Would you retype exactly the lines below, from the one containing "[1:00.29-1:01.19]" through the end of the entries, both ends included, but not the pictures?

◆ ◆ ◆ ◆

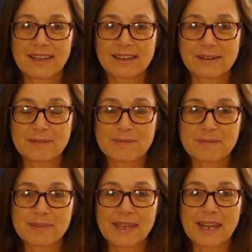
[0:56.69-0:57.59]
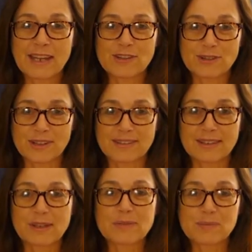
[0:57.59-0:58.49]
And I trust
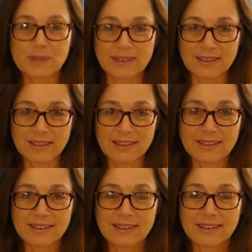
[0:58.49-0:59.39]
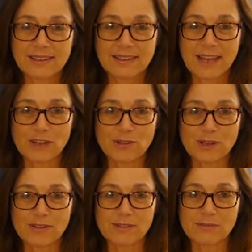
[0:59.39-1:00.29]
it completely. I
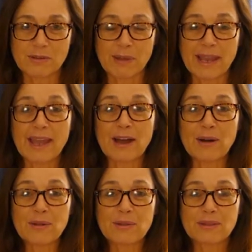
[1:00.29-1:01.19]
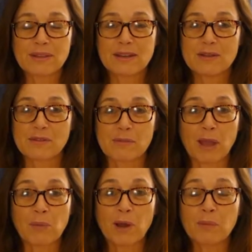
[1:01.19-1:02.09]
trust it for my health, for
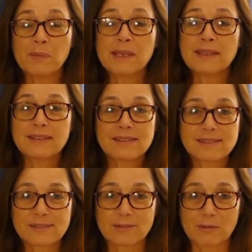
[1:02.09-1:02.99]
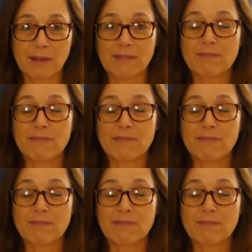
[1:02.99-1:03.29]
my well-being, for my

◆ ◆ ◆ ◆

▶ Task output
[1:00.29-1:01.19]
[1:01.19-1:02.09]
trust it for my health, for
[1:02.09-1:02.99]
[1:02.99-1:03.29]
my well-being, for my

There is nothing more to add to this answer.